The OpenGL Profiler for OSX allows real-time inspection of the top GL performance bottlenecks, as well as call traces. In order to use it with Chrome/Mac, you must pass --disable-gpu-sandbox on the command line. Some people have had more luck attaching it to the GPU process after-the-fact than launching Chrome from within the Profiler; YMMV.

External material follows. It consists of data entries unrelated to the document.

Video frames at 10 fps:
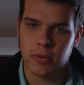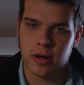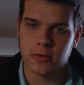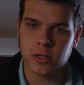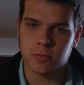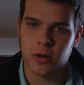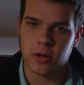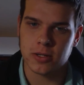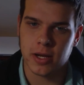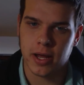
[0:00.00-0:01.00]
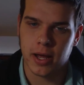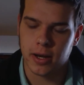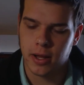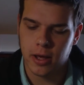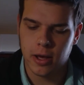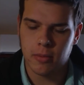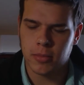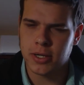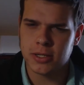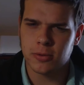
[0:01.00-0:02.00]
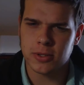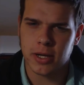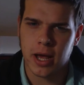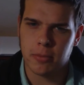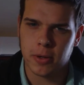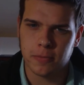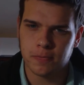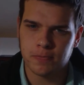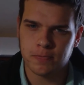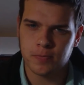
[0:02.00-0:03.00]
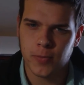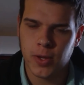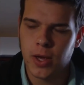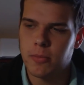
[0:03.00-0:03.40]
level for the amount of experience I had, but I still wasn't happy.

GPUView is a Windows tool that utilizes ETW (Event Tracing for Windows) for visualizing low-level GPU, driver and kernel interactions in a time-based viewer. It's available as part of the Microsoft Windows Performance Toolkit, in %ProgramFiles%\Windows Kits\10\Windows Performance Toolkit\GPUView. There's a README.TXT in there with basic instructions, or see http://graphics.stanford.edu/~mdfisher/GPUView.html. Traces for loading into GPUView can be recorded with wprui or UIforETW (see the Windows section).
Googlers Only
Take a look at go/chrome-performance-how for an overview of internal performance tools.